*** Opening Records provided ***

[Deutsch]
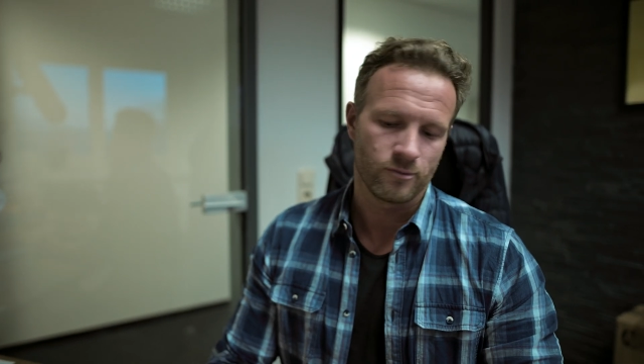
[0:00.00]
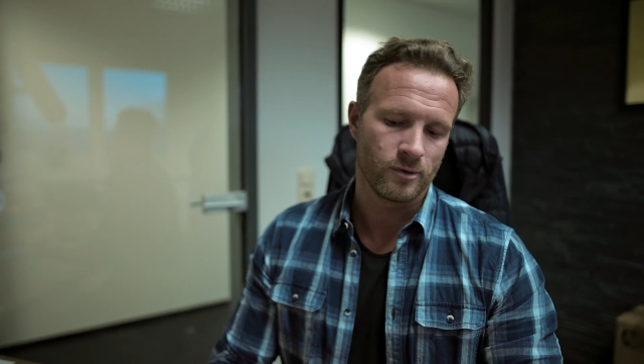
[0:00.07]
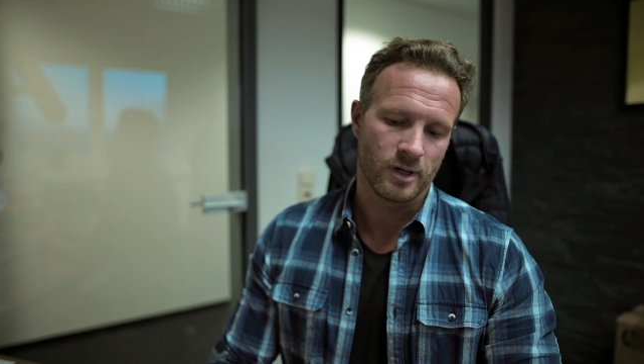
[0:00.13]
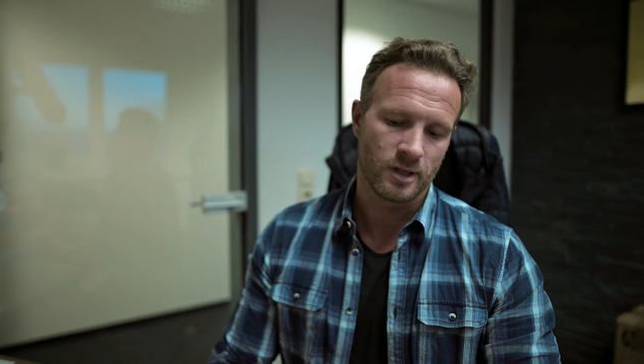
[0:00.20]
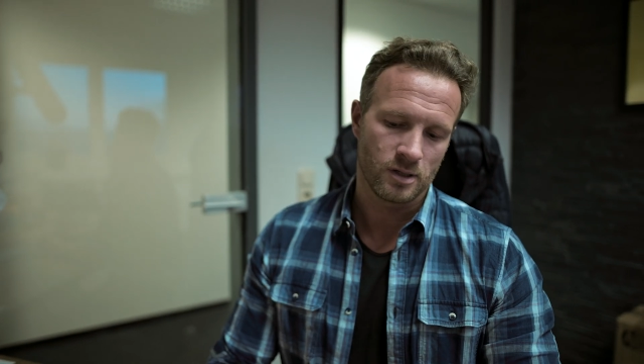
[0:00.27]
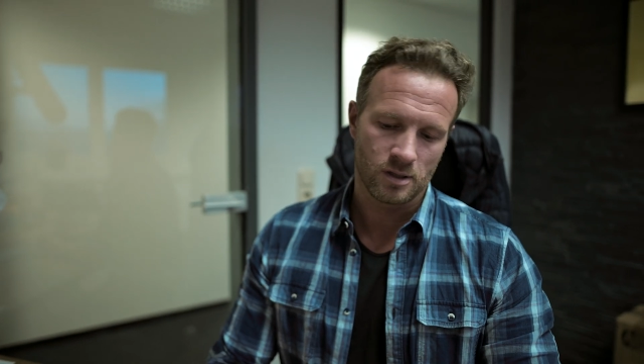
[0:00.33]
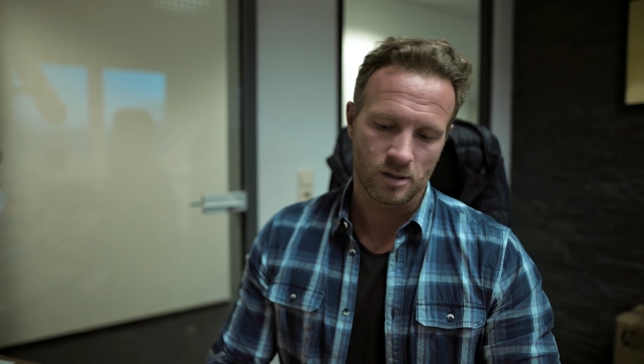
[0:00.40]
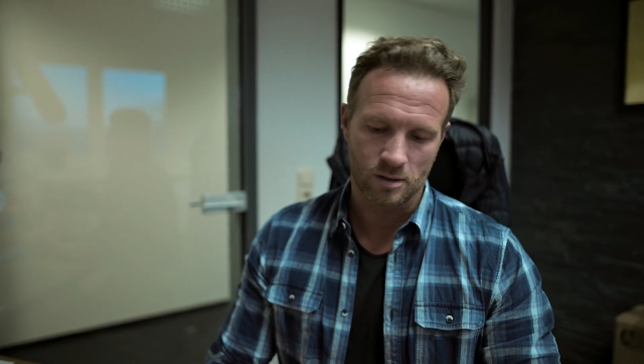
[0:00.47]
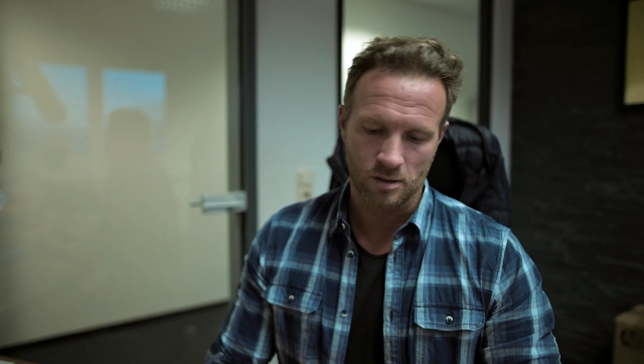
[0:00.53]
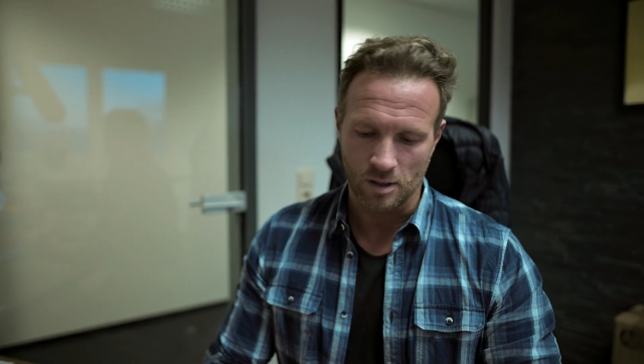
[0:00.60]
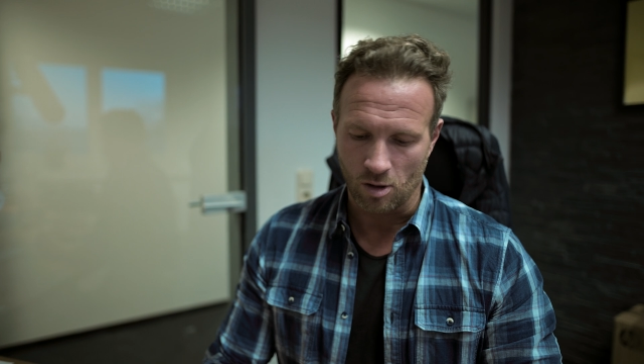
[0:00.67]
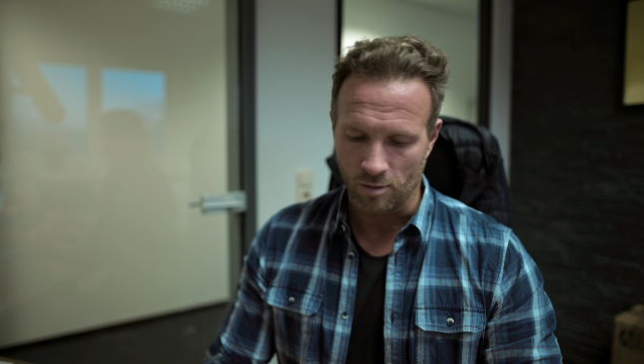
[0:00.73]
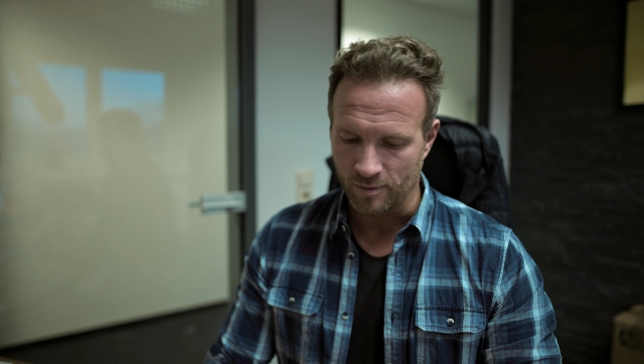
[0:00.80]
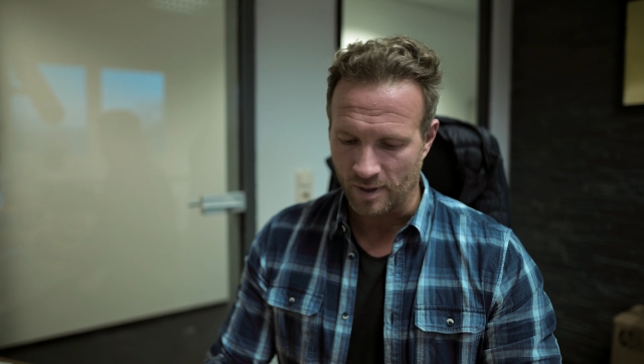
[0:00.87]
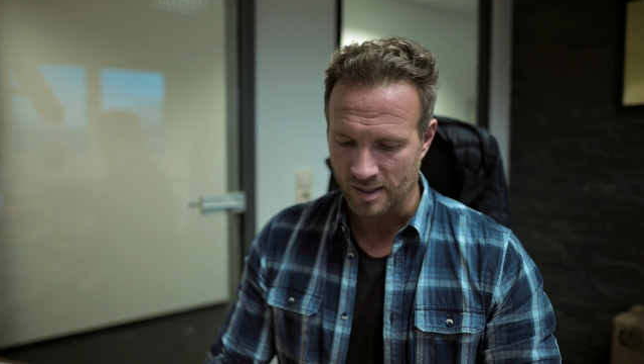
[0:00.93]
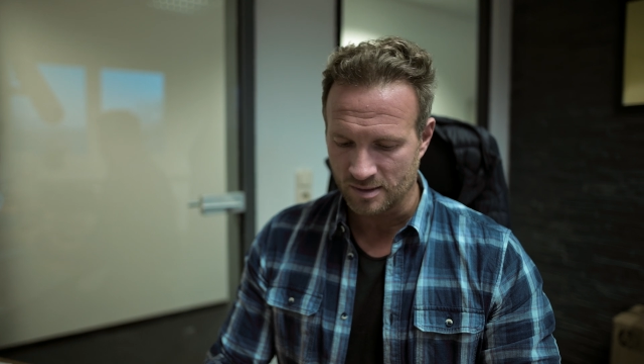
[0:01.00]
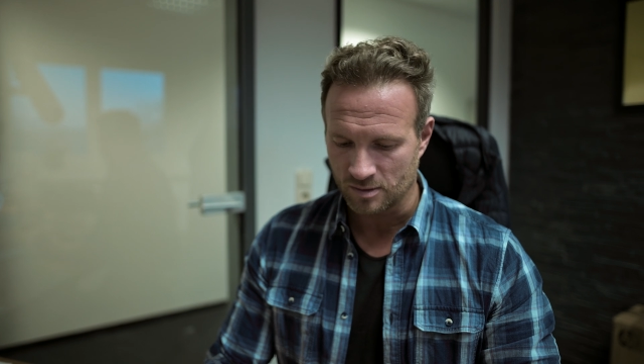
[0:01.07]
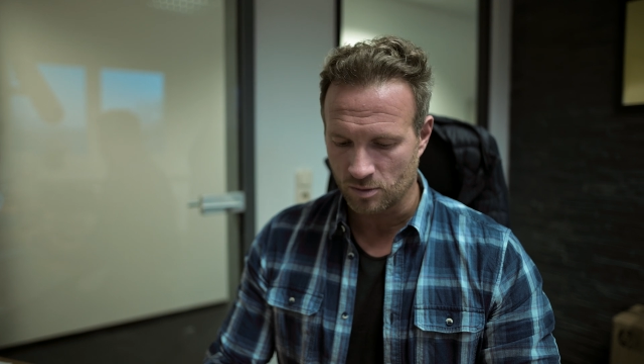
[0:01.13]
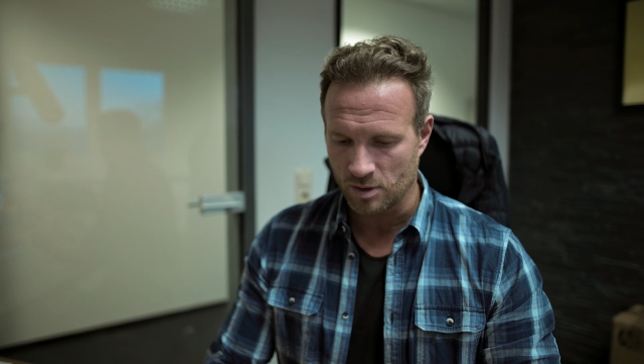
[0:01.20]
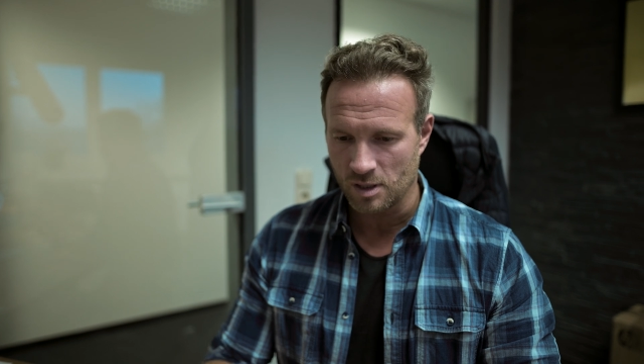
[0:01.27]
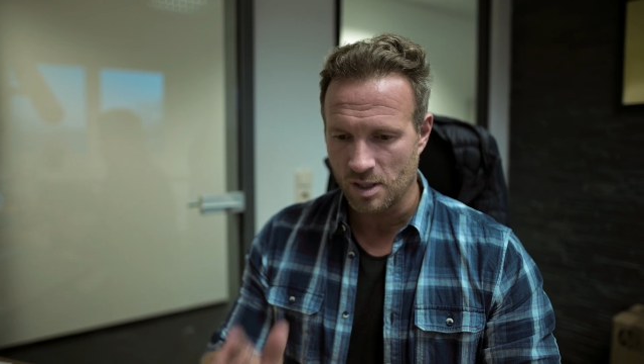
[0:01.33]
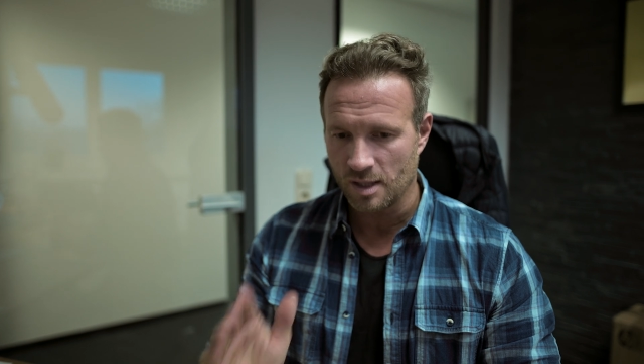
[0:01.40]
weil ich genau weiß,
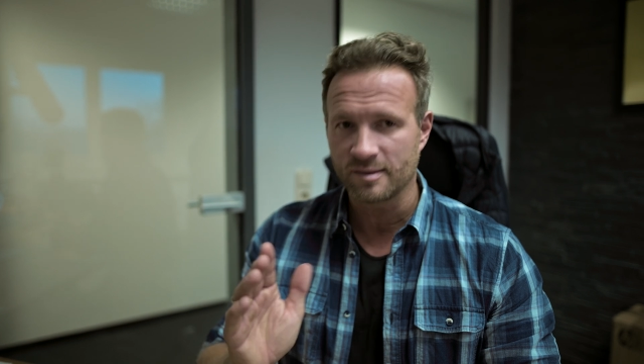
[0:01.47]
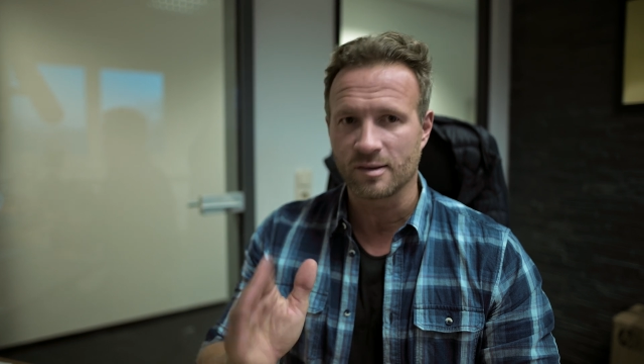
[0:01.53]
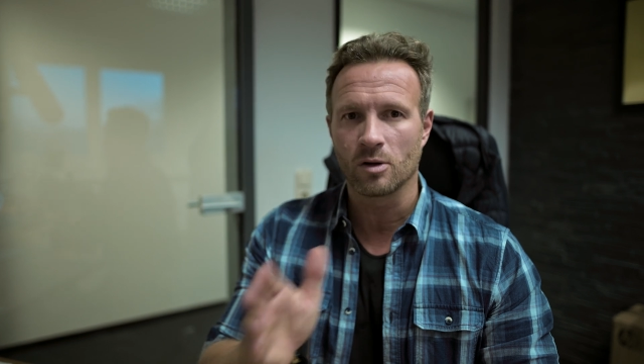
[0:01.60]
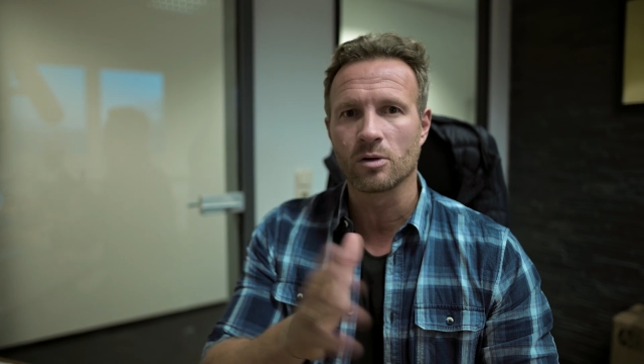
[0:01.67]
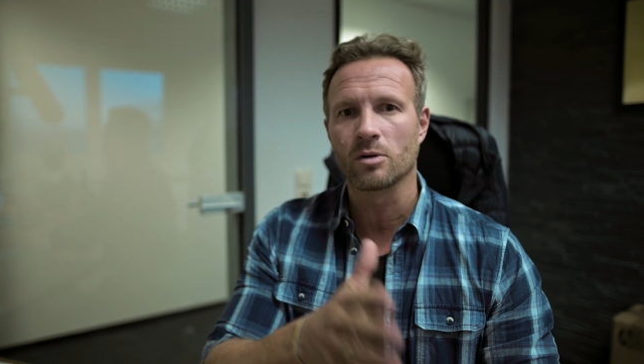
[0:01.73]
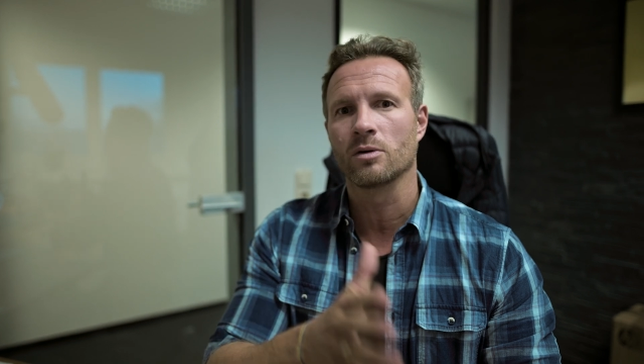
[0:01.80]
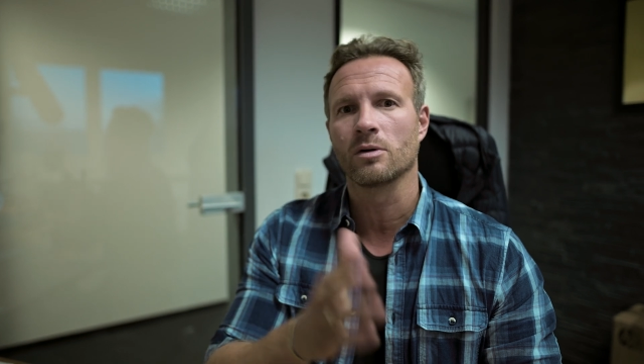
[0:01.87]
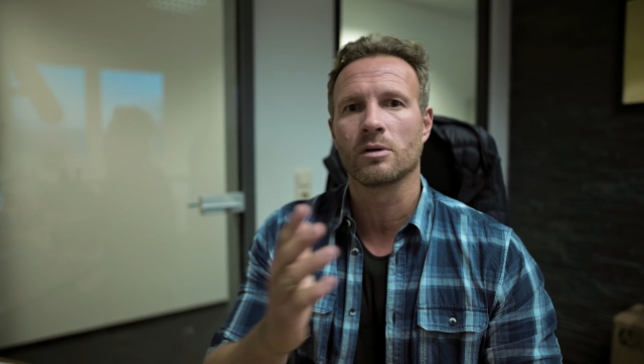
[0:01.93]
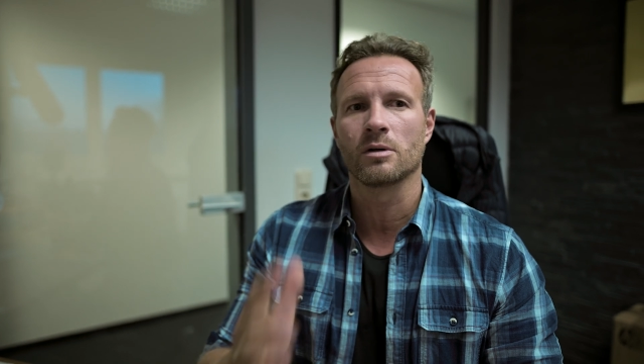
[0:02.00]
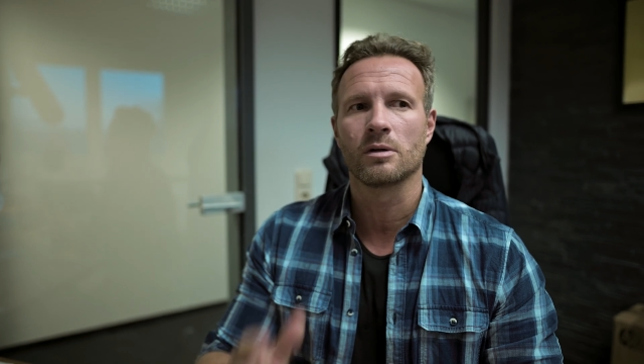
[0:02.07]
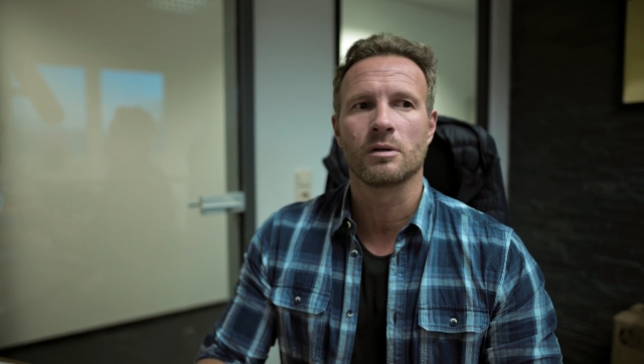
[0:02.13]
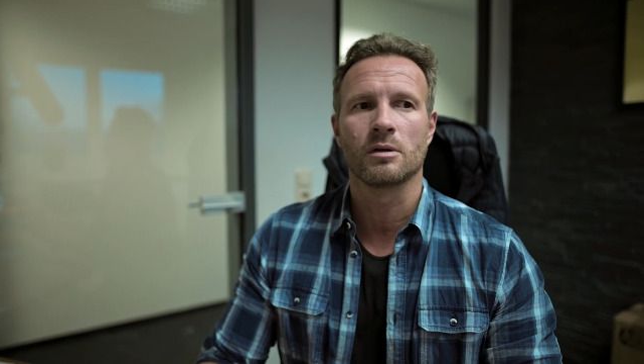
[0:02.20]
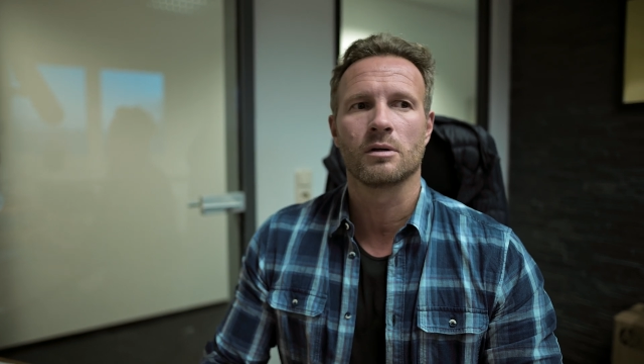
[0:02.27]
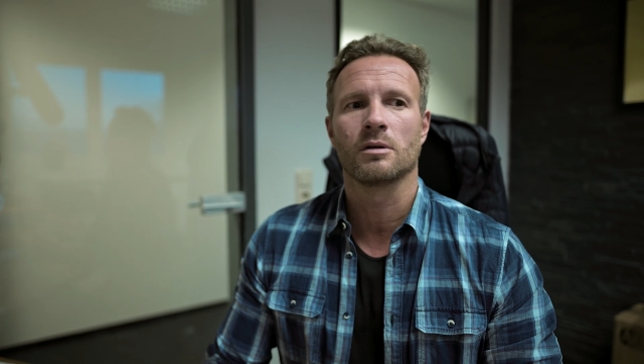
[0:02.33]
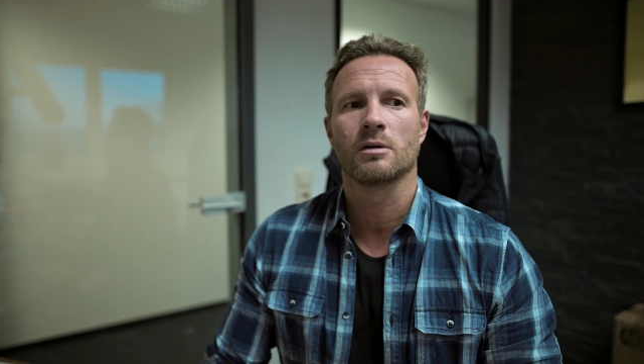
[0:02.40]
okay, x Euro in,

*** Closing Records provided ***

▶ Your goal:
Output the whole of the data, unchanged; keep the pictures out.

▶ Task output:
[Deutsch]
[0:00.00]
[0:00.07]
[0:00.13]
[0:00.20]
[0:00.27]
[0:00.33]
[0:00.40]
[0:00.47]
[0:00.53]
[0:00.60]
[0:00.67]
[0:00.73]
[0:00.80]
[0:00.87]
[0:00.93]
[0:01.00]
[0:01.07]
[0:01.13]
[0:01.20]
[0:01.27]
[0:01.33]
[0:01.40]
weil ich genau weiß,
[0:01.47]
[0:01.53]
[0:01.60]
[0:01.67]
[0:01.73]
[0:01.80]
[0:01.87]
[0:01.93]
[0:02.00]
[0:02.07]
[0:02.13]
[0:02.20]
[0:02.27]
[0:02.33]
[0:02.40]
okay, x Euro in,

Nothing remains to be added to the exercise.